Amendement (sans numéro) — ARTICLE 10
Dispositif
Rédiger ainsi cet article :
« Le II de l’article L. 163‑1 du code de l’environnement est complété par un alinéa ainsi rédigé :
« Lorsqu’elles portent sur des terres agricoles, les mesures de compensation sont en priorité mises en œuvre par des exploitants agricoles ou en association avec eux et visent à permettre le maintien ou la restauration de pratiques agricoles contribuant à la transition écologique des systèmes de production et favorables à la biodiversité, dans le respect du principe d’équivalence écologique. Elles veillent, dans la mesure du possible, au maintien d’un usage agricole des terres concernées. » »
Exposé sommaire
L’article tend à présenter la compensation écologique comme incompatible avec l’activité agricole. Or, en pratique, les mesures de compensation constituent dans certains cas une opportunité économique pour des agriculteurs souhaitant faire évoluer leurs systèmes de production vers des pratiques plus durables. Certaines interventions, telles que la plantation de haies, la restauration de prairies ou la mise en place d’infrastructures agroécologiques, génèrent des bénéfices pour les exploitations, notamment en matière de lutte contre l’érosion, de régulation des ravageurs ou de pollinisation.

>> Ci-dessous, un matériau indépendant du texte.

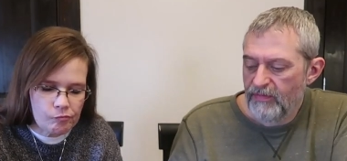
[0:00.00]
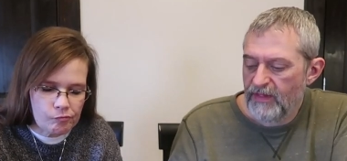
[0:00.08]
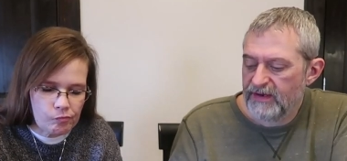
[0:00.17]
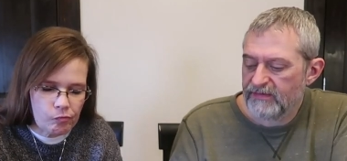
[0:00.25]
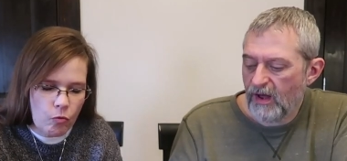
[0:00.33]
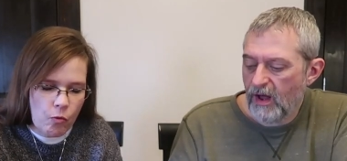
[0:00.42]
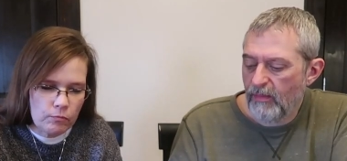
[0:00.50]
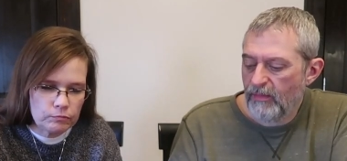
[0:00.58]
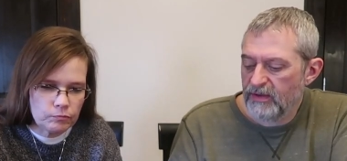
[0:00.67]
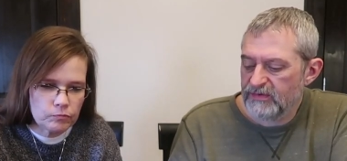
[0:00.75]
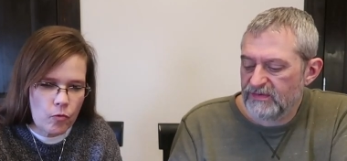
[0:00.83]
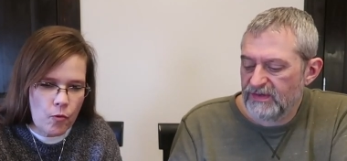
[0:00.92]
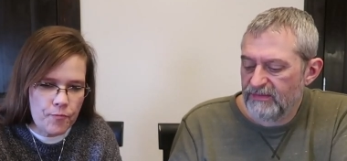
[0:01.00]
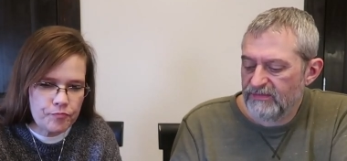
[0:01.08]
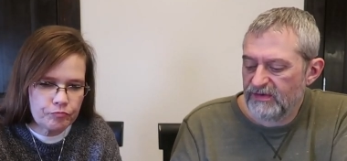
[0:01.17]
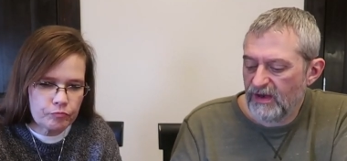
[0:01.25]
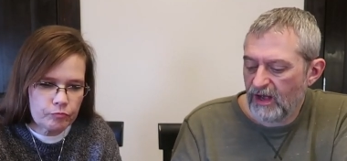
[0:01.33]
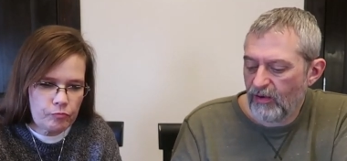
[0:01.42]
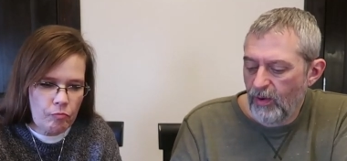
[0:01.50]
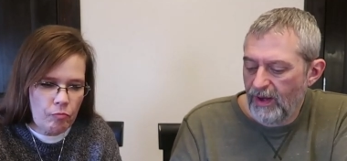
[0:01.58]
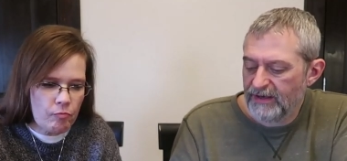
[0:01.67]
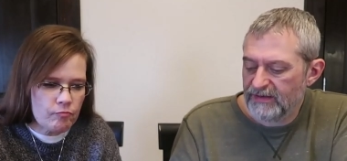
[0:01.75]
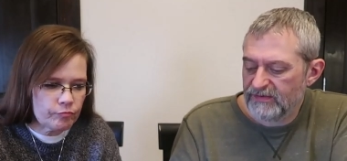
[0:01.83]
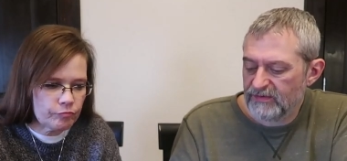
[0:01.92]
Speaker 1: that it almost seems not
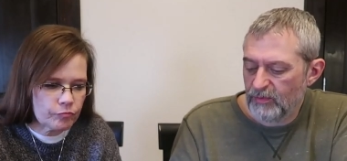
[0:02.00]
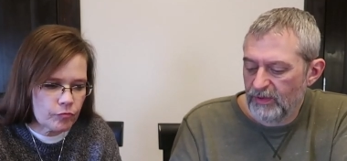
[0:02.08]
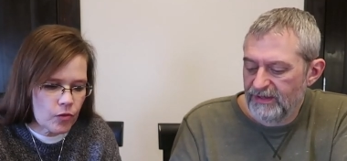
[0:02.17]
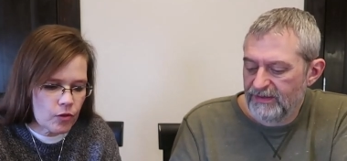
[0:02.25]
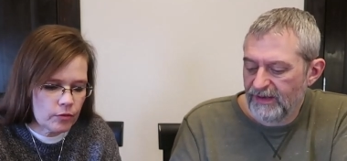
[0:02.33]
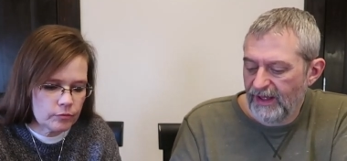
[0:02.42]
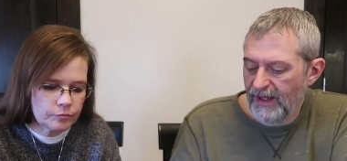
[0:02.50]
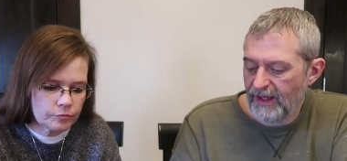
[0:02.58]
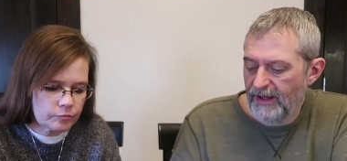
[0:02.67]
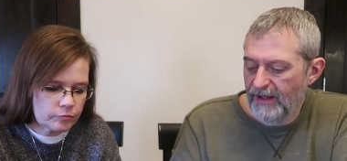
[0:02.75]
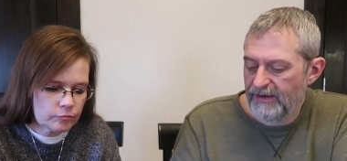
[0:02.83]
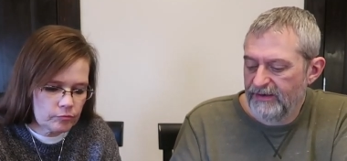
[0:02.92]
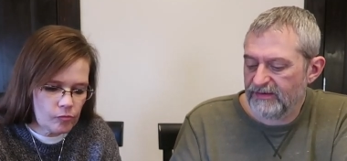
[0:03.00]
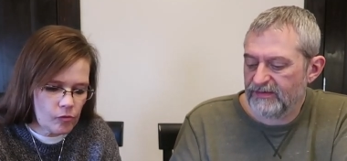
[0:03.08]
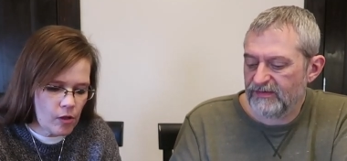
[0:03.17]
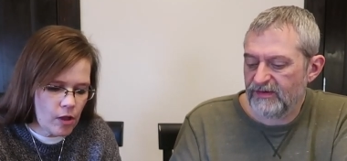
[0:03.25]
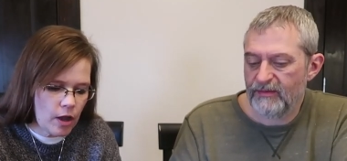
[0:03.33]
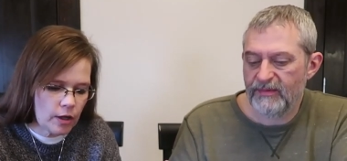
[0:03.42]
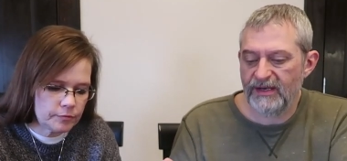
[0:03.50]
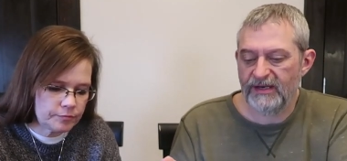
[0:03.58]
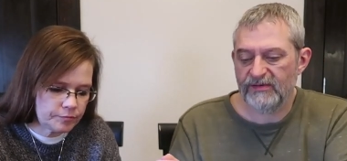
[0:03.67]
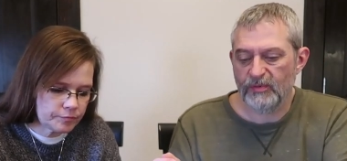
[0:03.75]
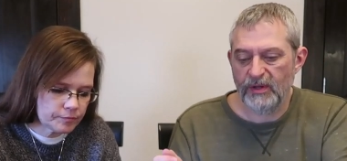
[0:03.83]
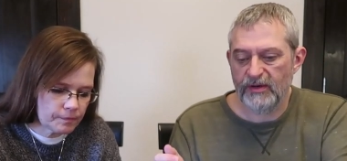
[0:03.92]
quite as sweet. It doesn't seem
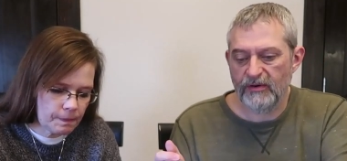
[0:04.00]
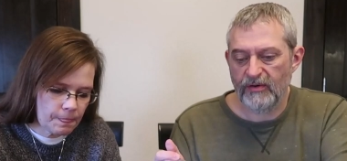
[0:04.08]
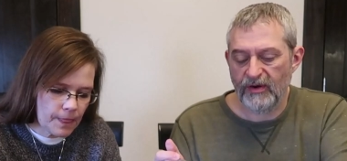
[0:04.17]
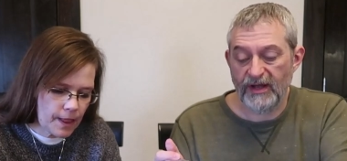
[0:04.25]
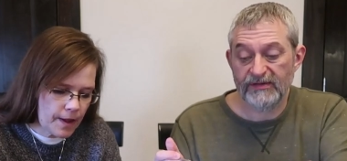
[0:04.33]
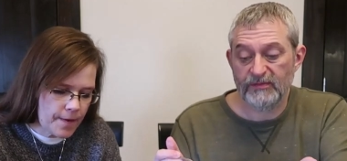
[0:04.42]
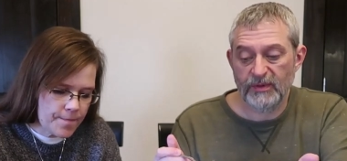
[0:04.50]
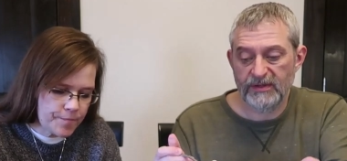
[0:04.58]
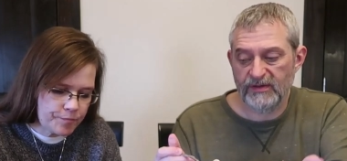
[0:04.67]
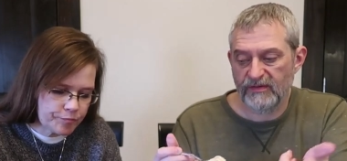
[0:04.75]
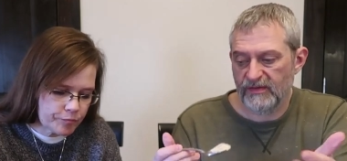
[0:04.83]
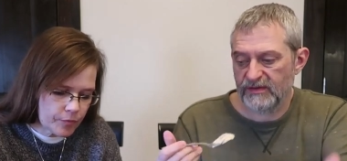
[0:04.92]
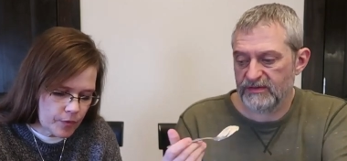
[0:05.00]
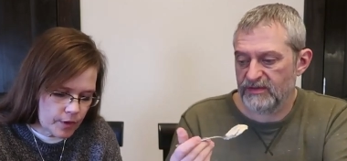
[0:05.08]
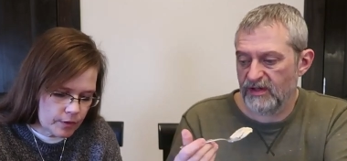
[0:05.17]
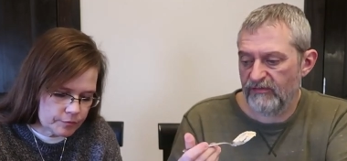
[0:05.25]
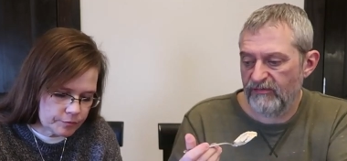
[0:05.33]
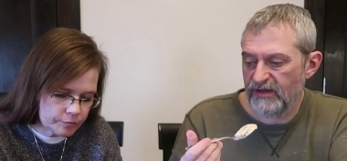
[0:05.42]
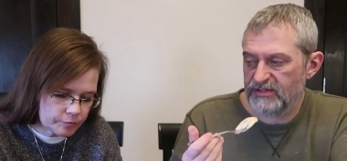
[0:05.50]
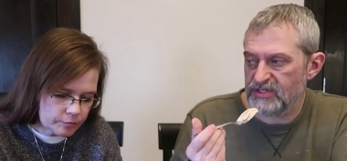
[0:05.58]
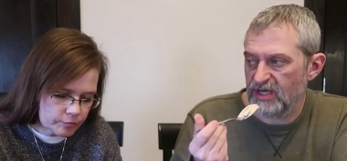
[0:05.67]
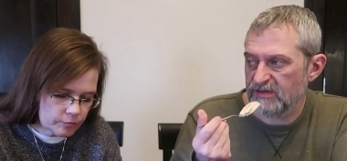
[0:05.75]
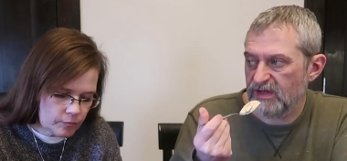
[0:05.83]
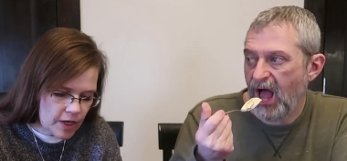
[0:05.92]
any sweeter or less sweet than the, the fudge
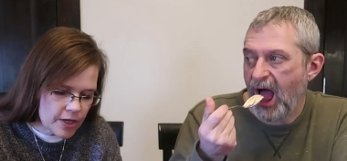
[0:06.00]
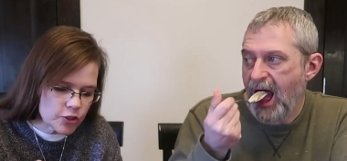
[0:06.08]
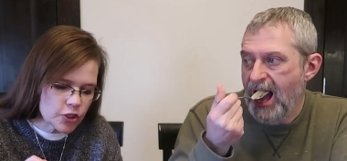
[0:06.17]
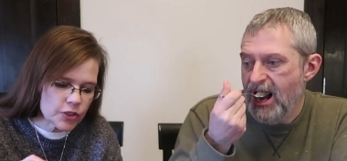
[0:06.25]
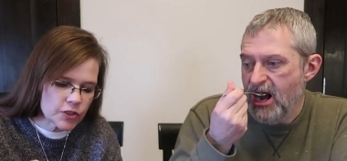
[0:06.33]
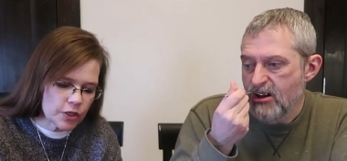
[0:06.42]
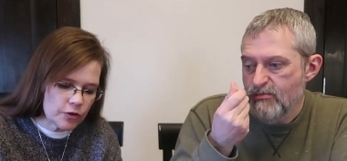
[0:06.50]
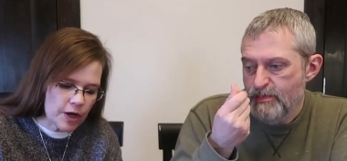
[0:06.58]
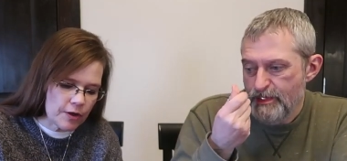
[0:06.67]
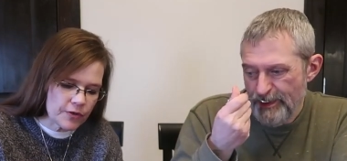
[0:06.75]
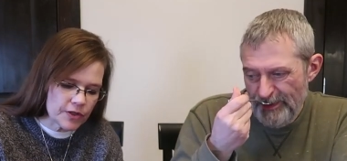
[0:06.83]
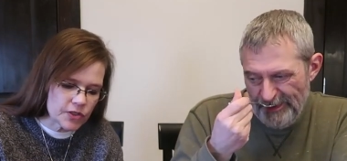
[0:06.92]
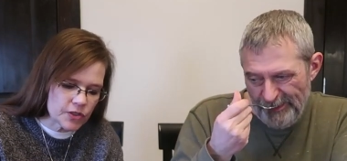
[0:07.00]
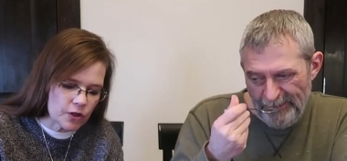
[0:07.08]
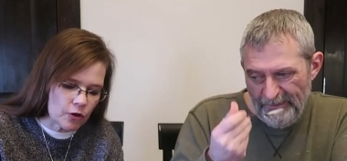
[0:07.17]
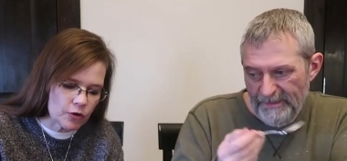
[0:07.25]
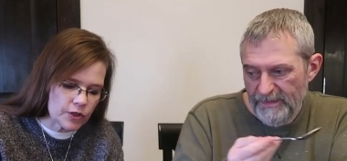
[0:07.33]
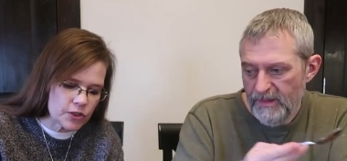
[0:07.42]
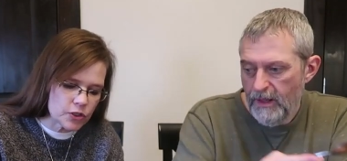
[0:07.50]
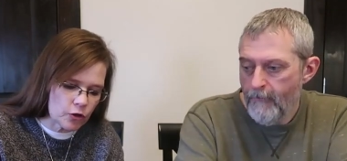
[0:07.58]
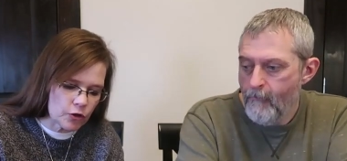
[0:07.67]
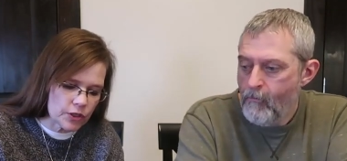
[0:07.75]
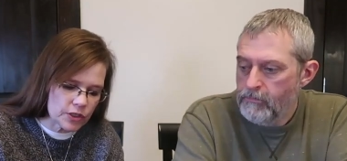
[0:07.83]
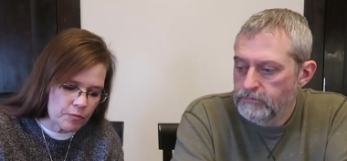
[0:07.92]
does.
Speaker 2: And just so you know, this is already
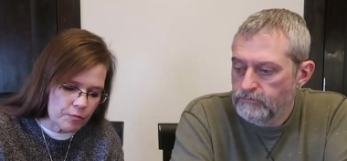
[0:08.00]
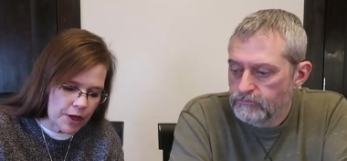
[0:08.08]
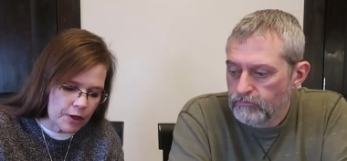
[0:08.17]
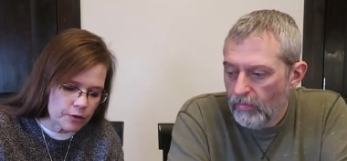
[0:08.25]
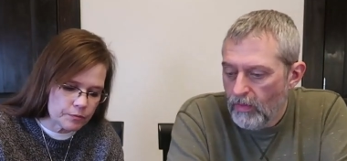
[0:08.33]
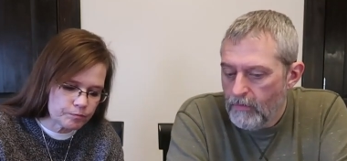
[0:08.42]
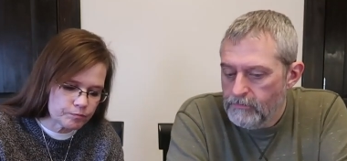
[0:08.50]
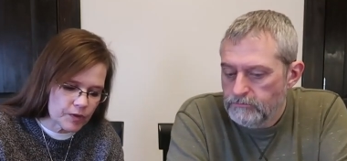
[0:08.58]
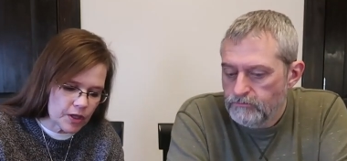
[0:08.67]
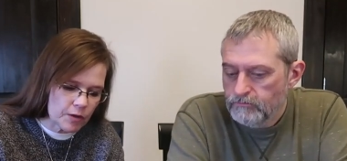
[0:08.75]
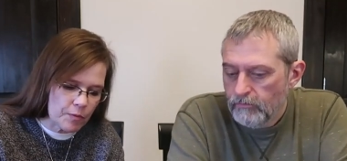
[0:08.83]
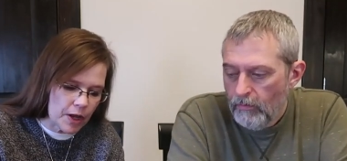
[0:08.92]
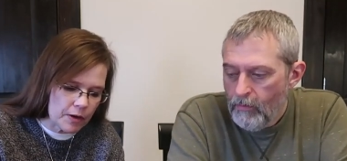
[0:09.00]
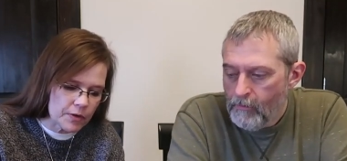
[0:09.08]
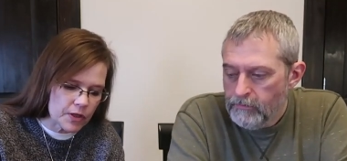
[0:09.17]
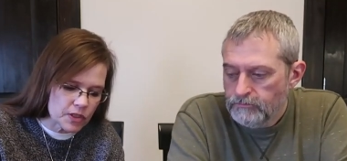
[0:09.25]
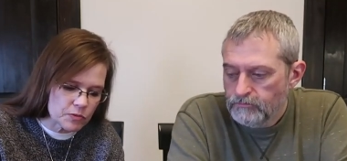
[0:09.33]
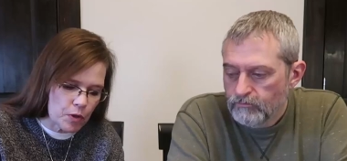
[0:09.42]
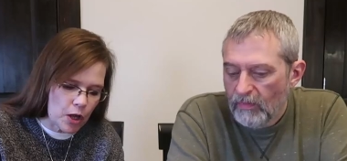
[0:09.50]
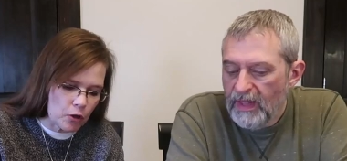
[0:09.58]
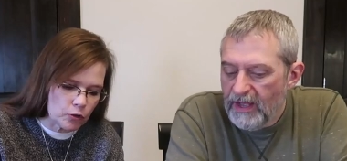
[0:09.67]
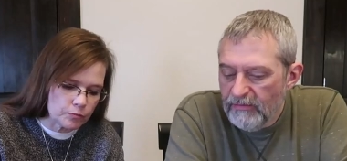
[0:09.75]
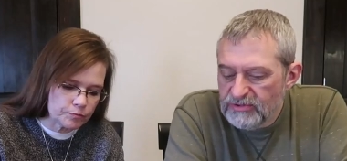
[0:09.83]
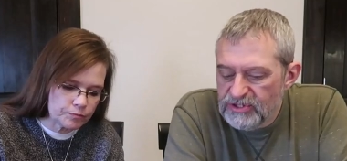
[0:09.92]
starting to melt in the bottom of this bottle.
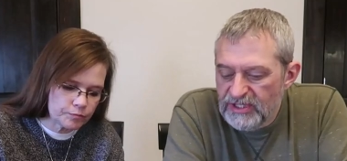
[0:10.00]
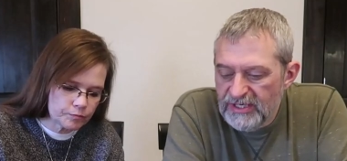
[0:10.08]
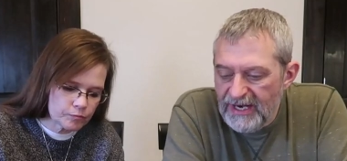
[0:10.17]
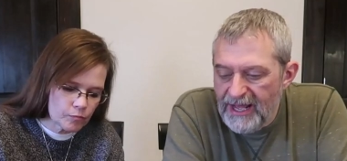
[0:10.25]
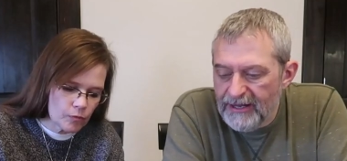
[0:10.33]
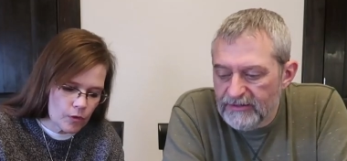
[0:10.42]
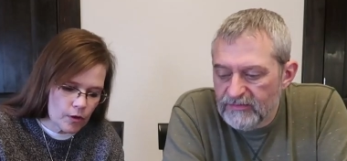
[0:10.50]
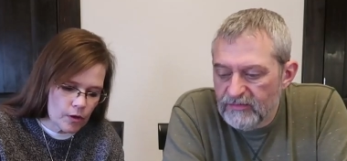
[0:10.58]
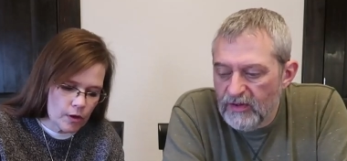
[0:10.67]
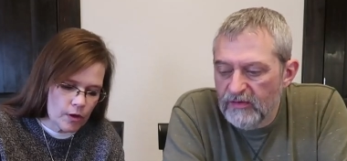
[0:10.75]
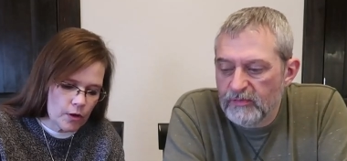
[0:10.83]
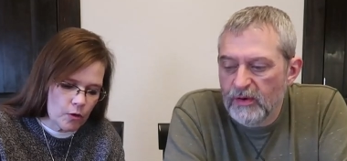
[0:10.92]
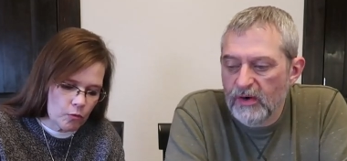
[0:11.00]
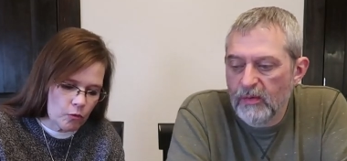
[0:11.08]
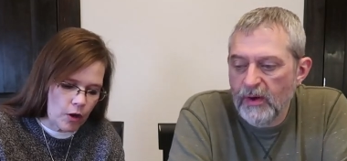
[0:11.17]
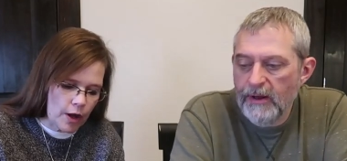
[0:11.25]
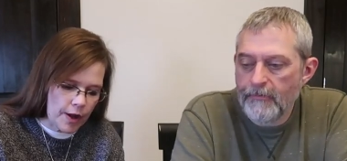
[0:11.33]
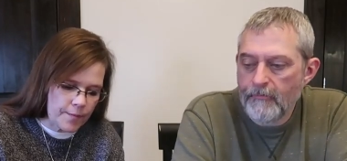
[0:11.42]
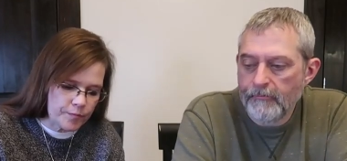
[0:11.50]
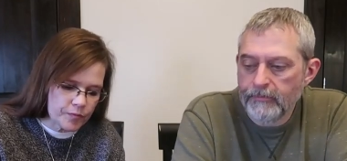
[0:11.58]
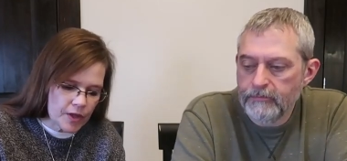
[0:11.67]
Yeah,
Speaker 1: once you get it out, it goes pretty quick. Right.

Lorsqu’elle est conçue de manière adaptée, la compensation écologique peut être un levier de transformation des pratiques agricoles, en soutenant le développement de systèmes plus favorables à la biodiversité.
Le présent amendement vise à orienter la mise en œuvre des mesures de compensation portant sur des terres agricoles vers des dispositifs préservant l’usage agricole des terres concernées, afin d’éviter une réduction des surfaces productives, et favorisant des pratiques résiliantes.
Il retient une approche incitative, afin de ne pas introduire de contraintes sur les exploitants quant au choix des parcelles ou des modalités de mise en œuvre, tout en garantissant la conciliation entre production agricole et préservation de la biodiversité.